After milking the other cows, Dad milked Betsy and then took the pail of fresh colostrum (rich antibody laden "first milk" of the mother that was needed to keep the calf healthy) and attempted to teach the calf to drink from a pail.
The process was usually easy. Hold the pail in front of the calf, and stick your hand into the milk, fingers up and get the calf to start sucking your fingers. They looked enough like a cow's teats the calf started automatically sucking them. Then lower the fingers into the pail so the calf's nose and mouth were submerged.
Usually after a few snorts the calf learned to stop breathing and suck the fingers and thus started sucking up milk. Gradually you removed the fingers and most of the time the calf continued drinking and was thus weaned in a few minutes. Some didn't so then you brought out the pail with the rubber teat nipple on the side and that always worked.
After a few days when Betsy's milk had returned to normal, we saved the milk for sending to the creamery and added the calf to the twice daily feeding of a pail of milk replacer -- powder mixed with warm water that was the "formula" for calves.

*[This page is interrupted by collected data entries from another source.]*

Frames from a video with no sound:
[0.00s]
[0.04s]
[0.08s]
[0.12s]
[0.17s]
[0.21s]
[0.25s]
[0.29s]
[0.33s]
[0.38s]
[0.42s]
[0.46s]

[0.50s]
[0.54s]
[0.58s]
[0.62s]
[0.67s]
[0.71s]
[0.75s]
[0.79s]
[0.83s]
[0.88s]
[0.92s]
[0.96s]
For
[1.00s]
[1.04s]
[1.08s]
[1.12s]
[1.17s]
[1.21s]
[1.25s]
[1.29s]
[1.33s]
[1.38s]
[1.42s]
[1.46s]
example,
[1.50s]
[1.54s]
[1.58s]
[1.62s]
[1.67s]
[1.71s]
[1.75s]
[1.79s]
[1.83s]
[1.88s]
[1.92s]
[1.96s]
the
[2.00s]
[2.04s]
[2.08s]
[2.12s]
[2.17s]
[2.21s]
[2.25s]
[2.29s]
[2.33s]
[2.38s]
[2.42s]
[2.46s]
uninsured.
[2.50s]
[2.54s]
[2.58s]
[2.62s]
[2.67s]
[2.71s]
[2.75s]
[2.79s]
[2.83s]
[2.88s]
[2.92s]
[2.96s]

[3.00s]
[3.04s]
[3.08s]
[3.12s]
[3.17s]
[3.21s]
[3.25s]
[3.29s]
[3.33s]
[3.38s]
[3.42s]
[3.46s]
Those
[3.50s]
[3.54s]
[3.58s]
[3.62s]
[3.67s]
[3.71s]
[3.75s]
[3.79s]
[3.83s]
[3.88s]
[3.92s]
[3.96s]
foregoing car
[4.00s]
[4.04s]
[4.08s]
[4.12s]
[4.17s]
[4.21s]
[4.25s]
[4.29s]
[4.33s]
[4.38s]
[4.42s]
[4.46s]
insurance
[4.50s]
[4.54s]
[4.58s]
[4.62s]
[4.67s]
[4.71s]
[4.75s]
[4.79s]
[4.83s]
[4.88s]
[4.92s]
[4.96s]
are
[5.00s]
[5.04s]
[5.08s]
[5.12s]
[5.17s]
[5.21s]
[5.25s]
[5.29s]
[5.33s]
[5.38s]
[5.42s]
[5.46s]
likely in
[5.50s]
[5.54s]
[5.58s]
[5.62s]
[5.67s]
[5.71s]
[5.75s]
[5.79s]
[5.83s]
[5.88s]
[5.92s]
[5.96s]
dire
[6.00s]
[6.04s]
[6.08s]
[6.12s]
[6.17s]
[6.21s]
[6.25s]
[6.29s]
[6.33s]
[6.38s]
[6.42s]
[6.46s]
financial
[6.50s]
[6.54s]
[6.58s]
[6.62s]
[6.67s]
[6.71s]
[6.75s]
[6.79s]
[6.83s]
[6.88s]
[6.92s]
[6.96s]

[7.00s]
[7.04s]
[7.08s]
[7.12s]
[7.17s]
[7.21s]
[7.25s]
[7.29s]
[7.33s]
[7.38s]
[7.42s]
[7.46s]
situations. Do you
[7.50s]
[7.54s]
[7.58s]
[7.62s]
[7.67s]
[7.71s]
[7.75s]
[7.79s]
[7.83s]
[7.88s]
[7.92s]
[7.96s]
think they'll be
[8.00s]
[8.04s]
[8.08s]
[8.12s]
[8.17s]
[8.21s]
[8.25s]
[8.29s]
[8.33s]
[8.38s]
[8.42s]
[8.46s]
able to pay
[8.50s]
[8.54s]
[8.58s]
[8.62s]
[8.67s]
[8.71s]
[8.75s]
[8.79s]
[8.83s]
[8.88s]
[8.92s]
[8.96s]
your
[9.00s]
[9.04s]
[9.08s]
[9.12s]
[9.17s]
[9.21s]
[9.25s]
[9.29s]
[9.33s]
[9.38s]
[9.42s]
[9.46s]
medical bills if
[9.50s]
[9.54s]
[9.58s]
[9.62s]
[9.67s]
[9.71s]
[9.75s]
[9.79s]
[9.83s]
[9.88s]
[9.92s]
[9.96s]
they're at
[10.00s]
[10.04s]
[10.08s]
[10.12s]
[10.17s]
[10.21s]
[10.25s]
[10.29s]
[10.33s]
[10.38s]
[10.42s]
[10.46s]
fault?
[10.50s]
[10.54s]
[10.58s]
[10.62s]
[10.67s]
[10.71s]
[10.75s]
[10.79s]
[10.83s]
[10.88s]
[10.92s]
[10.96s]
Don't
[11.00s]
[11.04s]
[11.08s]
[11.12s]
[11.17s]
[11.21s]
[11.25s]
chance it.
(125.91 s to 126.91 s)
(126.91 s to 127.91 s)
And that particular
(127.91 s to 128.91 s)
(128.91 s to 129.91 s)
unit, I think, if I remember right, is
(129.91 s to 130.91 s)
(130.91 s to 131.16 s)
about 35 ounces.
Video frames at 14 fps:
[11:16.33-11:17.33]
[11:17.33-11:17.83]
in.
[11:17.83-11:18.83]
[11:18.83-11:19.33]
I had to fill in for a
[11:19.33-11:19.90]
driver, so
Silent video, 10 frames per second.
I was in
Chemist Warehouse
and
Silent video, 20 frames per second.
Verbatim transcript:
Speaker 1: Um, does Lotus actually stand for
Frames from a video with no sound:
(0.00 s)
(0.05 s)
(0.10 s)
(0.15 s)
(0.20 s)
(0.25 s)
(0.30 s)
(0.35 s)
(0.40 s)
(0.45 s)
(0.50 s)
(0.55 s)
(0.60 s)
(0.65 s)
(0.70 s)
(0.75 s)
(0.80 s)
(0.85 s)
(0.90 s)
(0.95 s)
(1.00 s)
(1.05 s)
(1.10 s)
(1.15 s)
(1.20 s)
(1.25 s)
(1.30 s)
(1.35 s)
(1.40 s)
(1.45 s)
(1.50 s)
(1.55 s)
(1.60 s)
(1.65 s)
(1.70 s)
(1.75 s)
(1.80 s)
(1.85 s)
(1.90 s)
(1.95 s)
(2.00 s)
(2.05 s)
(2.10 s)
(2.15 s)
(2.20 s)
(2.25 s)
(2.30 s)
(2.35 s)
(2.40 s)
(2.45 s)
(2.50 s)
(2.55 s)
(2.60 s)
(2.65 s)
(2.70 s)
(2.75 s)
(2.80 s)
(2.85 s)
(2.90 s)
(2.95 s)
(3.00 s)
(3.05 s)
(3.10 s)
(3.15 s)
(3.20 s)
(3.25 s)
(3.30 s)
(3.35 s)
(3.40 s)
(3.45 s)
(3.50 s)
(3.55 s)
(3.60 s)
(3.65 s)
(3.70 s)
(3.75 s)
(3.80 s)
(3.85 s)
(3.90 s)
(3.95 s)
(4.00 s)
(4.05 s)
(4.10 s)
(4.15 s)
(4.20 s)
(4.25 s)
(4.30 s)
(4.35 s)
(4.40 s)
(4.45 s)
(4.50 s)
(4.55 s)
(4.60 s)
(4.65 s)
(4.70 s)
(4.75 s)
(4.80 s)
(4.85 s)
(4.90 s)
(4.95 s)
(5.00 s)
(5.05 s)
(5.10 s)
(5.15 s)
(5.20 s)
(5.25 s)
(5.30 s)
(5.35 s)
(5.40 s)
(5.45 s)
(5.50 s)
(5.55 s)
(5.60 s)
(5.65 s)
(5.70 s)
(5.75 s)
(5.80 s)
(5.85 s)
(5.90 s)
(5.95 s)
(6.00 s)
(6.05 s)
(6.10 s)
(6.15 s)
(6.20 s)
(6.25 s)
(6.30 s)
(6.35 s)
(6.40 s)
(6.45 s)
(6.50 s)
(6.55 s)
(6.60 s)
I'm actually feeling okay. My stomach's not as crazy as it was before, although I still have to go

Eventually, many months later, the calf would gradually shift to grain and hay.
Dad liked to have his cows all freshen in the fall. Before having the calves, each cow would "dry up" for a couple of months. That meant August and September could be devoted to the fall harvest as the cows took a break from milking and their milk supply was internally used for the calves.
Then when the harvest was nearly over, a flush of baby calves, and heavy milk flows for the winter months when field farming was done, and taking care of the cows and calves got full attention.
Most of the cows had their calves in a separate barn where lots of room and straw was provided in a birthing stall. Dad could tell when it was close to calving and removed the mother from the herd. However, a few times each fall, he missed the signs and we boys went on a calf hunt--an adventure that still brings memories of charging cows, hidden calves and stumbling through the woods on a darkening, cooling evening in October.
The bawling of calves separated from their mothers is a prevalent on the farm these autumn days, mixed with the honks of geese veeing about the country. Beef cows have calves each year and the calves have to be weaned from mothers to let the cow grow a new calf inside. The calves suckle and in the fall, calves and mothers are separated and for weeks, the bellowing of mothers and calves looking for each other filters through the hills and valleys of farm country. This morning, the lowing sounds brought back memories of lost youth in many ways.